Numerical evaluation of mean values of topographical effects

Abstract

Numerical evaluation of mean values of topographical effects The main problem treated in this paper is the determination of accurate mean values of the topographical effects from point values known on a regular geographical grid. Three kinds of topographical effects are studied: terrain correction, condensed terrain correction and direct topographical effect. The relation between the terrain roughness and optimal density of the points to be used in the computations is investigated in five morphologically different areas of Canada. The error of the geoid caused by the inaccuracy of the mean values computed from a variable number of points in a cell is estimated. These errors are then compared against the one centimetre target to give us the sufficient minimum number of points needed for the averaging. The mean terrain effects are computed from the point values as a simple average over a particular cell.

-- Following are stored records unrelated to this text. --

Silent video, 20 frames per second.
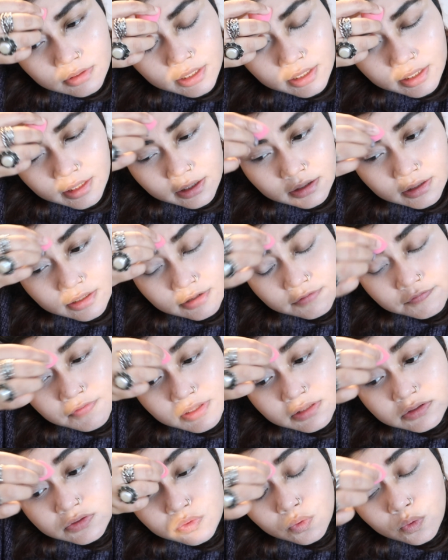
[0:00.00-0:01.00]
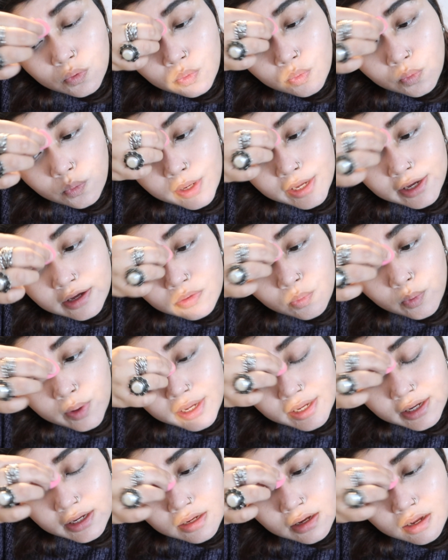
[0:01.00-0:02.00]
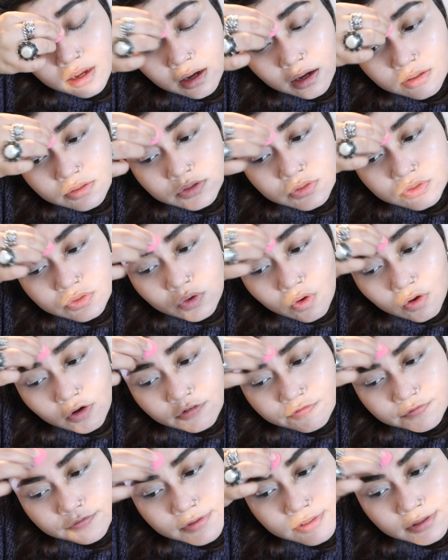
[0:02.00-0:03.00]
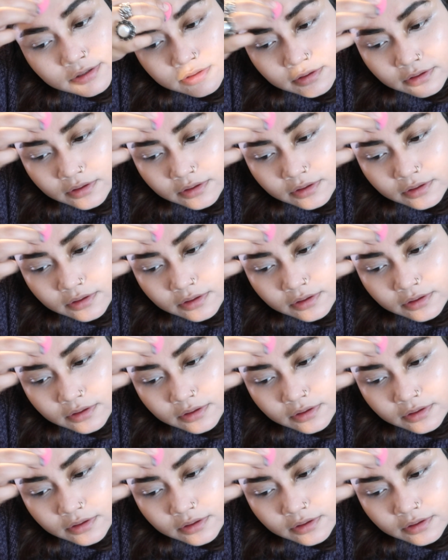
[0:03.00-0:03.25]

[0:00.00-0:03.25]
and it feels very soft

Point values are assumed to be errorless so that the accuracy of the mean values is a function of the density of the point values only. The mentioned one centimetre criterion is applied in the sense of the Chebyshev norm. It has been observed that the relation between the number of points needed for the averaging and the terrain roughness as quantified by the terrain RMS is almost linear. After estimating the two parameters of this linear relation, seven minimally required grid densities are suggested for different intervals of terrain roughness. The results are applied to produce maps of a minimal density of points needed for sufficiently accurate determination of mean topographical effects for Canada.